Mais da metade da floresta amazônica está em solo nacional (seguido pelo Peru, com apenas 13%). Ainda assim, nossos pesquisadores precisam competir por cerca de 1% do PIB nacional que é destinado a estes estudos (no geral, não só na Amazônia). Alguns estados das regiões Sul e Sudeste contam com outras fontes significativas de recursos para a pesquisa (A FAPESP, por exemplo), mas este não é o caso das regiões brasileiras que abrigam a floresta amazônica. Se as razões são mais econômicas ou culturais, neste momento é irrelevante. O fato é que o investimento é muito baixo, ao menos se pretendemos nos inserir no cenário de desenvolvimento científico e tecnológico mundial.

O segundo problema é ainda mais complexo. Somos um país de destaque em biodiversidade e recursos hídricos. Abrigamos a maior parte da Amazônia, e isso tem despertado olhares do mundo todo. No entanto, o desmatamento amazônico até o ano 2000 já era próximo dos 600 mil km2 (uma área mais de seis vezes maior que a área total de Portugal). Entre 1990 e 2003, a taxa de desmatamento apenas cresceu, e em 2008 o governo brasileiro anunciou que a taxa havia voltado a subir.

As razões são muitas. Analisando cruamente, cerca de 70% da área anteriormente coberta por florestas (91% da área desmatada) é destinada à pastagem. Ainda, o Brasil já é o segundo maior produtor de soja do mundo.

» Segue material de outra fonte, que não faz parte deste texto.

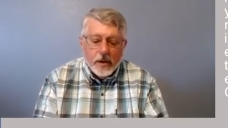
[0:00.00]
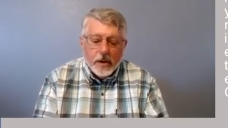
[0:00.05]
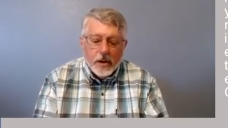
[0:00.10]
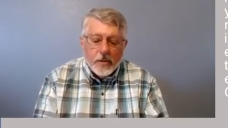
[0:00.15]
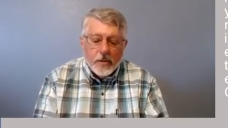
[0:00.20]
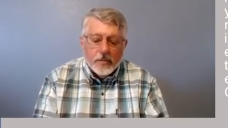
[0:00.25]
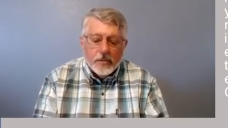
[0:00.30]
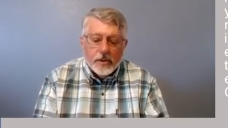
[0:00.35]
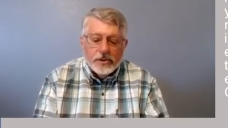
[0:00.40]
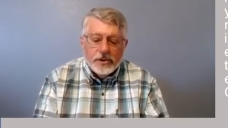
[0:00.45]

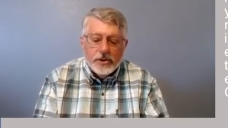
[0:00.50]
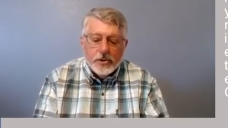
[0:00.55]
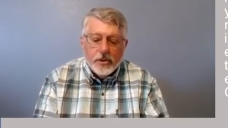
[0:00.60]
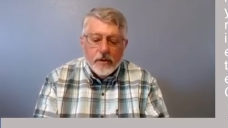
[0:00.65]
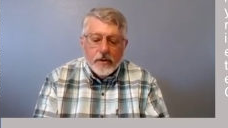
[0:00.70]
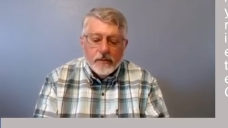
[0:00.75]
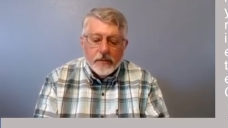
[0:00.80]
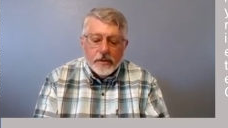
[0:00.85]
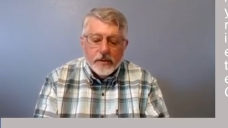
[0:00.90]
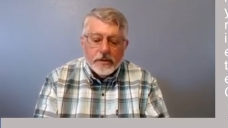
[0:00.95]
But you
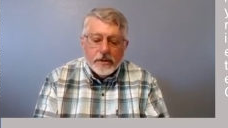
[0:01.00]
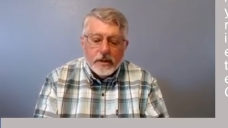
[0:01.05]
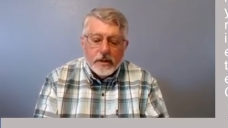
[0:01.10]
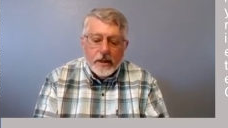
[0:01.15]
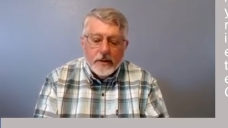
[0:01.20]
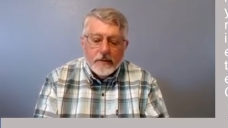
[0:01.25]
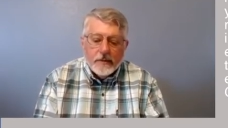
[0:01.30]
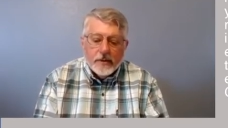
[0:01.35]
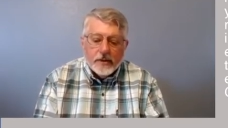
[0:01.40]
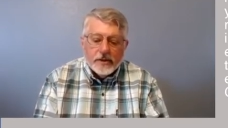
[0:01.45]
have
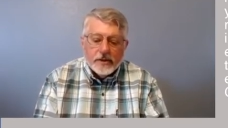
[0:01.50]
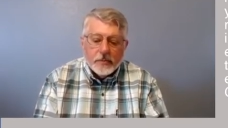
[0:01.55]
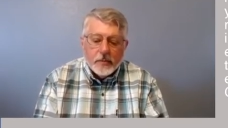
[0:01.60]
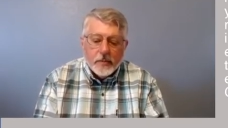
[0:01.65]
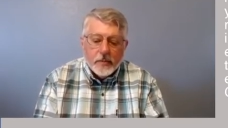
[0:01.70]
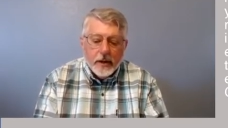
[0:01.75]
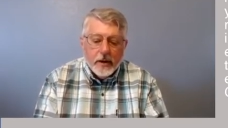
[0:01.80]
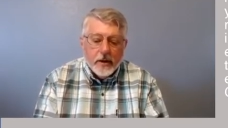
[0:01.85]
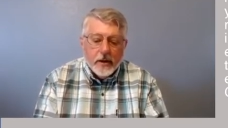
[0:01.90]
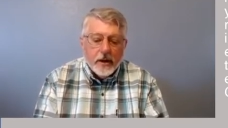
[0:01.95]
received the
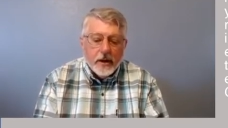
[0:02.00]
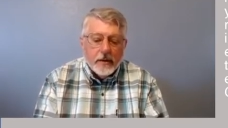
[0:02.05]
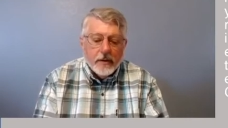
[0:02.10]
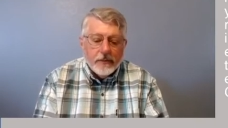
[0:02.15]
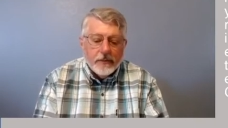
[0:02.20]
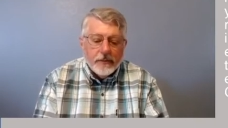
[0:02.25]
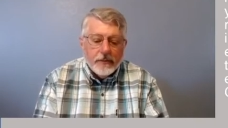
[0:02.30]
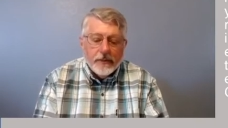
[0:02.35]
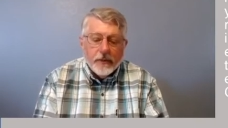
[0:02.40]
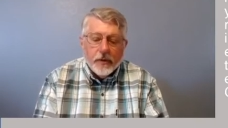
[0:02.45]
spirit of
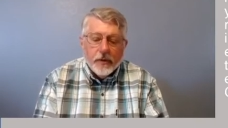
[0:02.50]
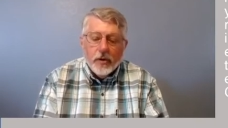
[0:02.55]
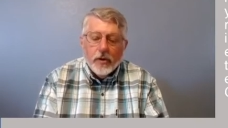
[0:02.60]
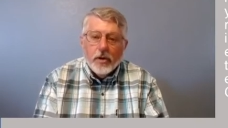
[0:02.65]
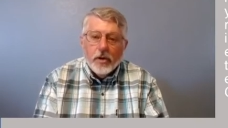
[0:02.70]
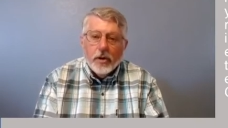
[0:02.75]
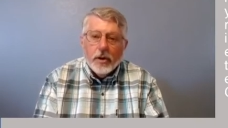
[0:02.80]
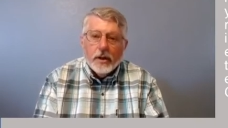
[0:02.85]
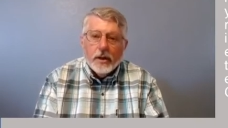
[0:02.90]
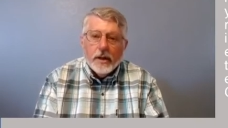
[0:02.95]

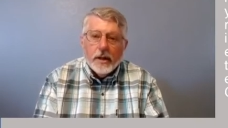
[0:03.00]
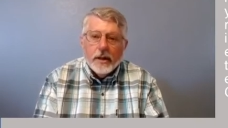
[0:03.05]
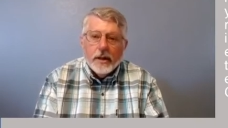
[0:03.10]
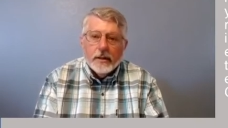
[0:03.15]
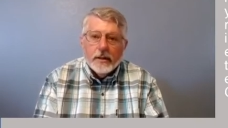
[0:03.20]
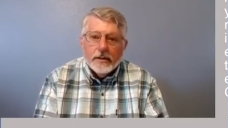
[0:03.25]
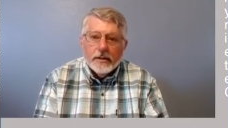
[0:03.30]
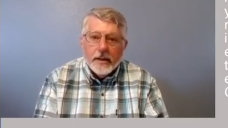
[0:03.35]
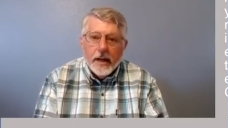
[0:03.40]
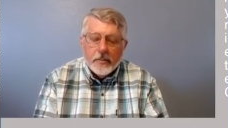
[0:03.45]
full
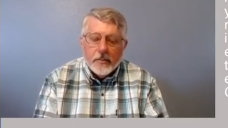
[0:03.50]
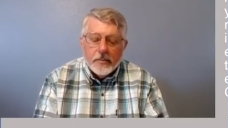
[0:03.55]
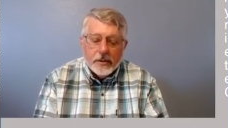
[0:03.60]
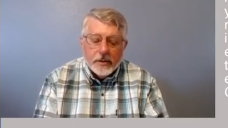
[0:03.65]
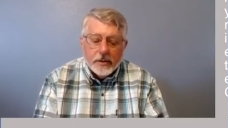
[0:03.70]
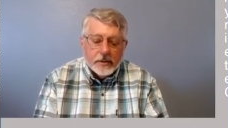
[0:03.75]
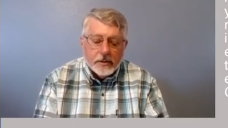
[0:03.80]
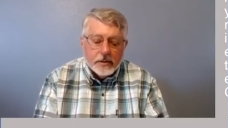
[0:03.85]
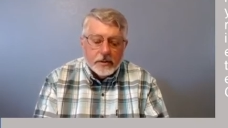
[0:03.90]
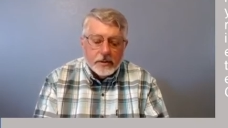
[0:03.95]

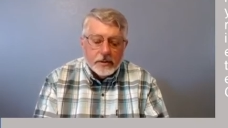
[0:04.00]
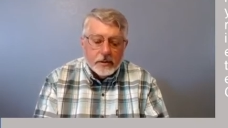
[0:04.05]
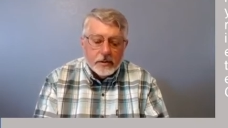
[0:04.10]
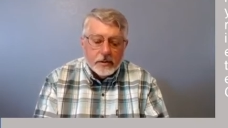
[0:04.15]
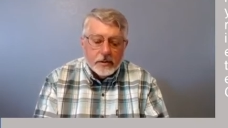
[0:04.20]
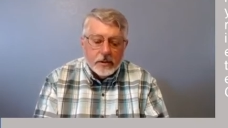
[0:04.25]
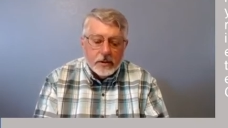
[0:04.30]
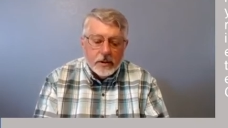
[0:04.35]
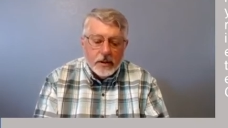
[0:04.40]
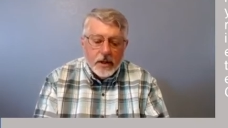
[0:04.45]
acceptance,
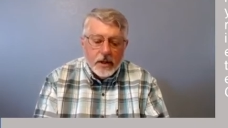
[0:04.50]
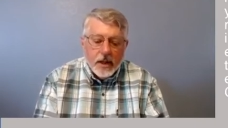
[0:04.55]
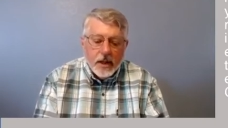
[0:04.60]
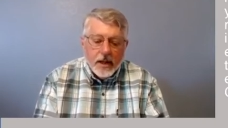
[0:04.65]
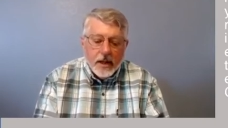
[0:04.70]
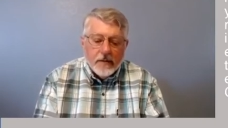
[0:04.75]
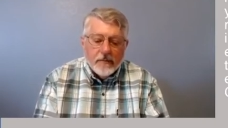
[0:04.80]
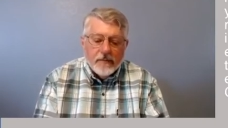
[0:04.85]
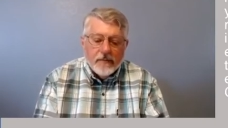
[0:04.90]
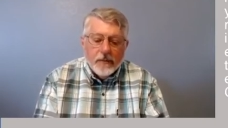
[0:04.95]

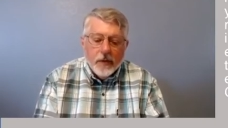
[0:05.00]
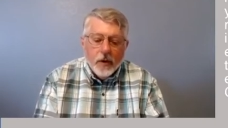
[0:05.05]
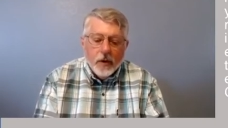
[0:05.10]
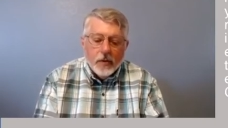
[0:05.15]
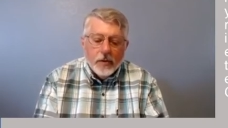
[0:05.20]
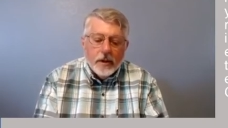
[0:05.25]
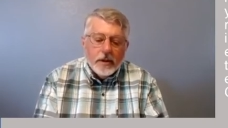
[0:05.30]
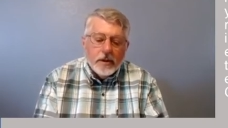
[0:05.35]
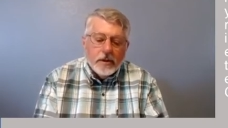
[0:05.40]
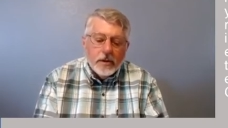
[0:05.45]

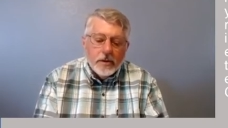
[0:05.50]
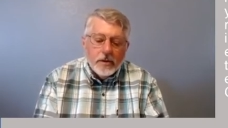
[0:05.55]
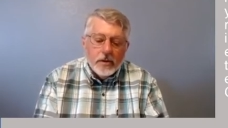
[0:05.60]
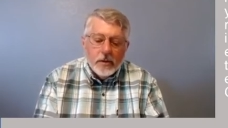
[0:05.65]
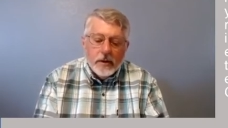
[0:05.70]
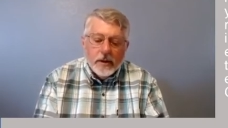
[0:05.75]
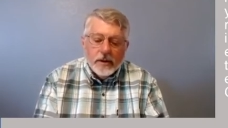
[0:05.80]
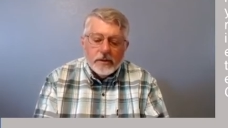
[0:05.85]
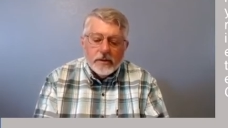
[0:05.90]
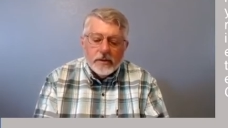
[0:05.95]
enfolding you
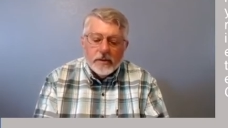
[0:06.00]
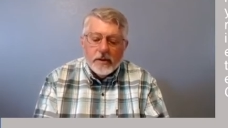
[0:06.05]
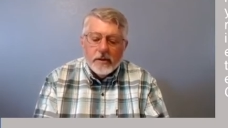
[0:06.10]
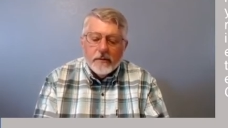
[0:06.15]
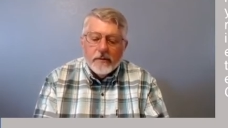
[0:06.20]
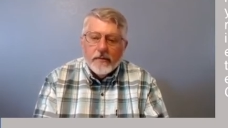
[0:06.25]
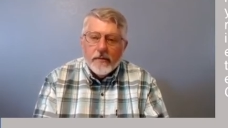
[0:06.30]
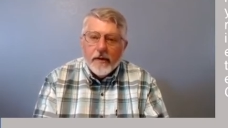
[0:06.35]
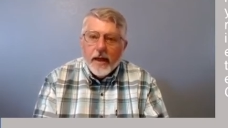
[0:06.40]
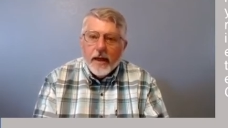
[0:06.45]
into the
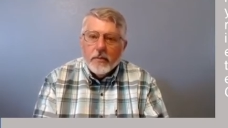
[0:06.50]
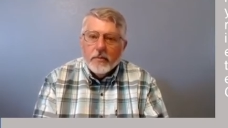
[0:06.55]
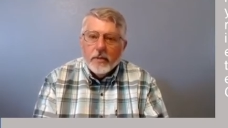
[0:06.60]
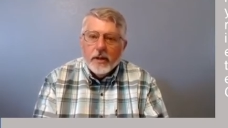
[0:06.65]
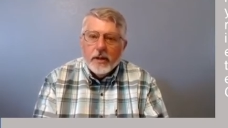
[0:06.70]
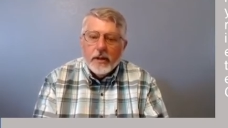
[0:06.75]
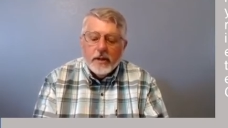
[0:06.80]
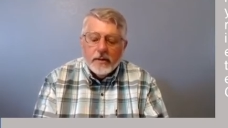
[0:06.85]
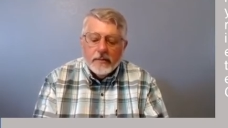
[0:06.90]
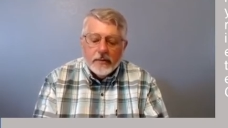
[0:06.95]

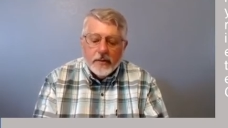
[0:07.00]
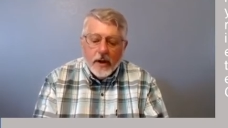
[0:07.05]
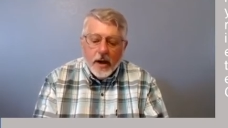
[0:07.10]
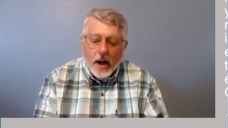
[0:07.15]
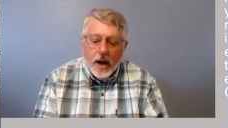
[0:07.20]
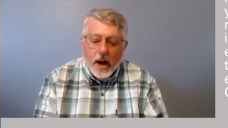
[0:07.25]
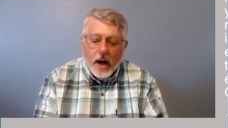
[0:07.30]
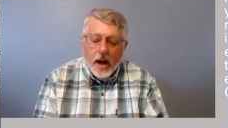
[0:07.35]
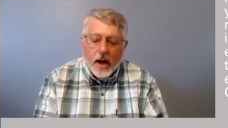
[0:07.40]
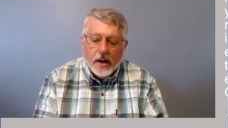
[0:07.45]
family of
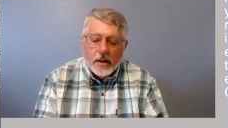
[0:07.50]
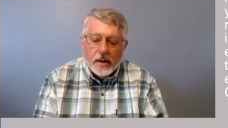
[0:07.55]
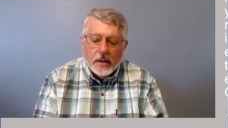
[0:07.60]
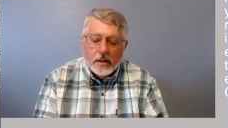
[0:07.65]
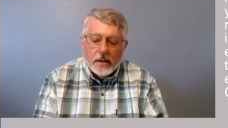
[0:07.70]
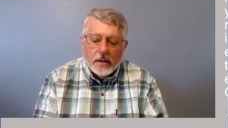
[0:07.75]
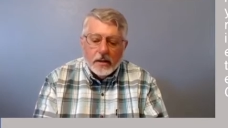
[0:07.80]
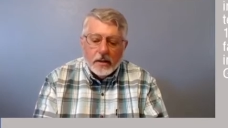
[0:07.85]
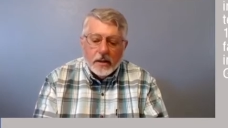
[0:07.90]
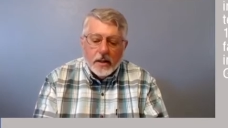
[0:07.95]
God,
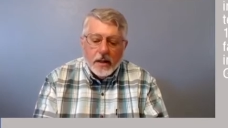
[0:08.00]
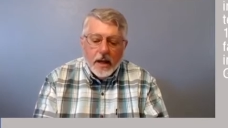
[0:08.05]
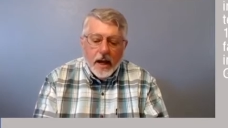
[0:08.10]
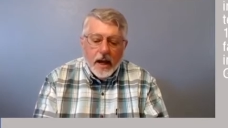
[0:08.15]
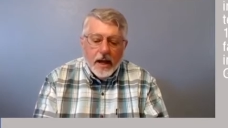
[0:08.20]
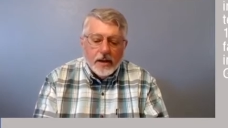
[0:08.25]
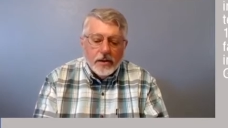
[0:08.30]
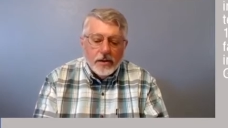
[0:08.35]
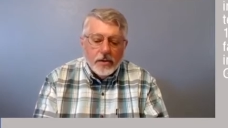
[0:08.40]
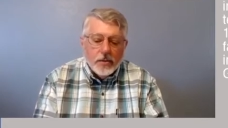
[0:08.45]

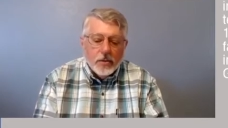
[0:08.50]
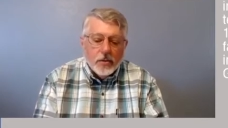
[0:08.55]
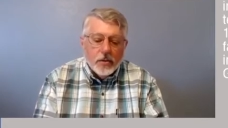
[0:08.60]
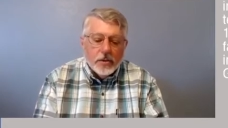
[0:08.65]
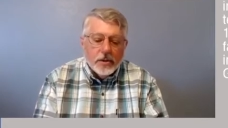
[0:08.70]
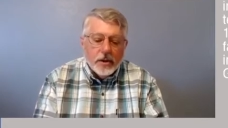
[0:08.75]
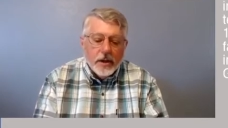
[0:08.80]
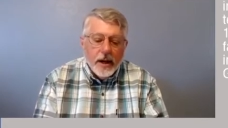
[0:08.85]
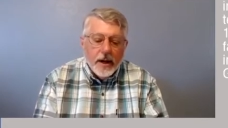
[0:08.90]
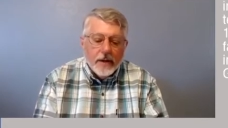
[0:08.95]
and you will
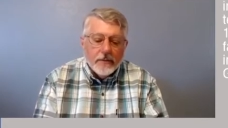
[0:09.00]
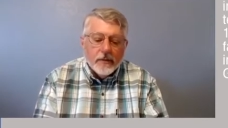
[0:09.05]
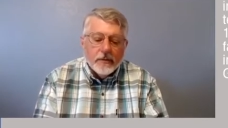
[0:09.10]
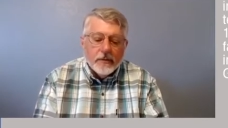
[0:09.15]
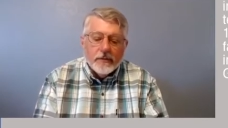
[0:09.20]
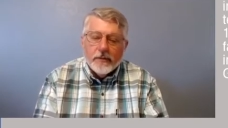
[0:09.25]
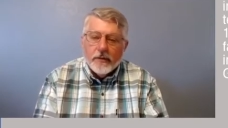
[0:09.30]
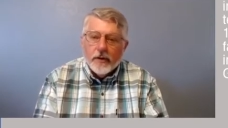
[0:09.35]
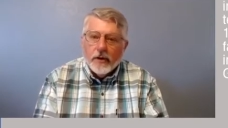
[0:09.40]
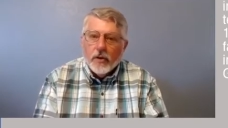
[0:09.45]
never
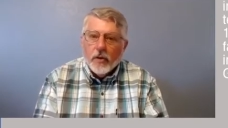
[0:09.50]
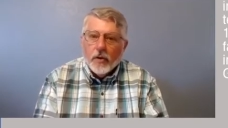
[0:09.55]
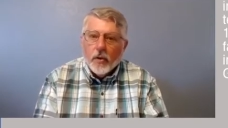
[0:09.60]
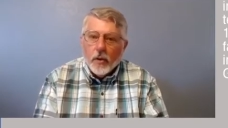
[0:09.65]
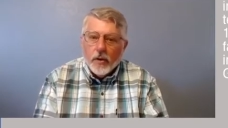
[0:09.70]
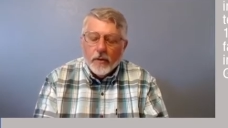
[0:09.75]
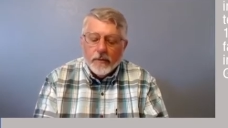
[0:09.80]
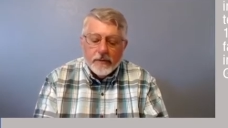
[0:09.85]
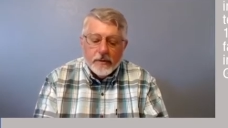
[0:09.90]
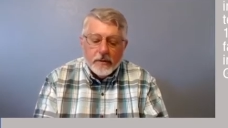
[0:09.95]
feel
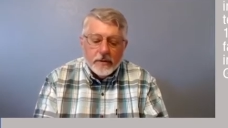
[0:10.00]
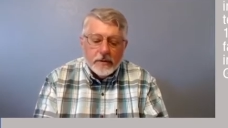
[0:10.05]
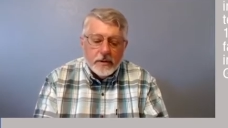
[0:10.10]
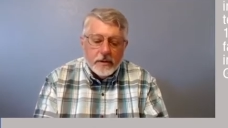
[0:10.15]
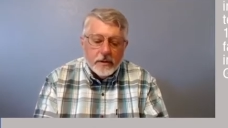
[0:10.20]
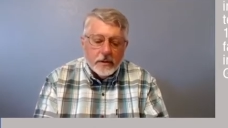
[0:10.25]
orphaned.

Muito desse impacto é devido a problemas de planejamento interno e exploração exagerada de recursos, a ver pelas recentes propostas de alterações no código florestal, visando favorecer grandes produtores e exploração desses ambientes. Mas não se pode negar que grande parte desse processo é reflexo de pressões comerciais externas.

O buraco é muito mais embaixo, mas serve para nos colocar a pensar. De um lado, microrganismos "devoradores de plástico" escondidos em ambientes intocados estão esperando para serem mais bem conhecidos, estudados e possivelmente virem a render pesquisas que poderão auxiliar o ser humano na mitigação e reparo de seus impactos ambientais. Mas do outro lado estamos nós, pesquisadores ou não, que não podemos nos permitir descansar as consciências na esperança de que este fungo resolva nossos futuros problemas ambientais enquanto continuamos a "devorar florestas".

As políticas de conservação e o investimento em pesquisa científica devem ser aliados do nosso desenvolvimento, não inimigos. E só assim poderemos reduzir nossa produção de lixo enquanto as pesquisas caminham para possíveis soluções.